▸ EXERCISE BRIEF
Please repeat, precisely as written, only the lines from the one containing "[00:00:02.70 to 00:00:03.60]" through the last line of the records below, pictures omitted.

### THE DATA ###

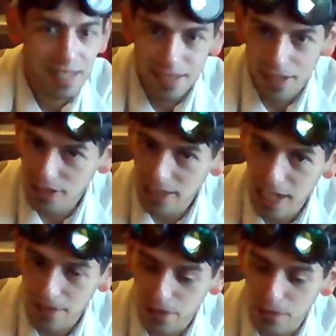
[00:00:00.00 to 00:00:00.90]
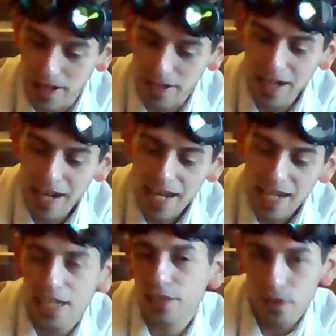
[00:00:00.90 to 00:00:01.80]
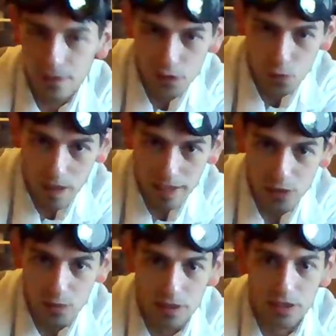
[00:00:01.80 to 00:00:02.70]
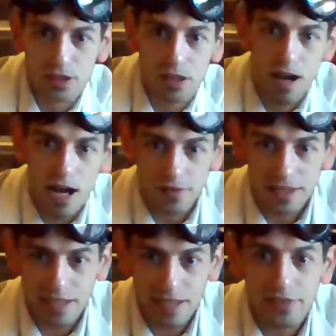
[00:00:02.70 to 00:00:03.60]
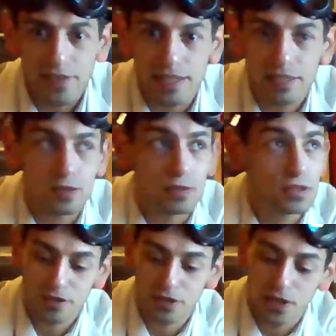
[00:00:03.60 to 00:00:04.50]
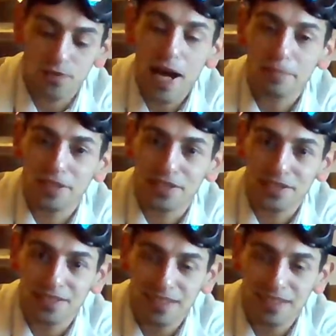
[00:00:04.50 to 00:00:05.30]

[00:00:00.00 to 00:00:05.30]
They're seen everywhere. It evolves twice, one to Staravia and then to Staraptor.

###

▸ SOLUTION FOR THIS PROBLEM
[00:00:02.70 to 00:00:03.60]
[00:00:03.60 to 00:00:04.50]
[00:00:04.50 to 00:00:05.30]

[00:00:00.00 to 00:00:05.30]
They're seen everywhere. It evolves twice, one to Staravia and then to Staraptor.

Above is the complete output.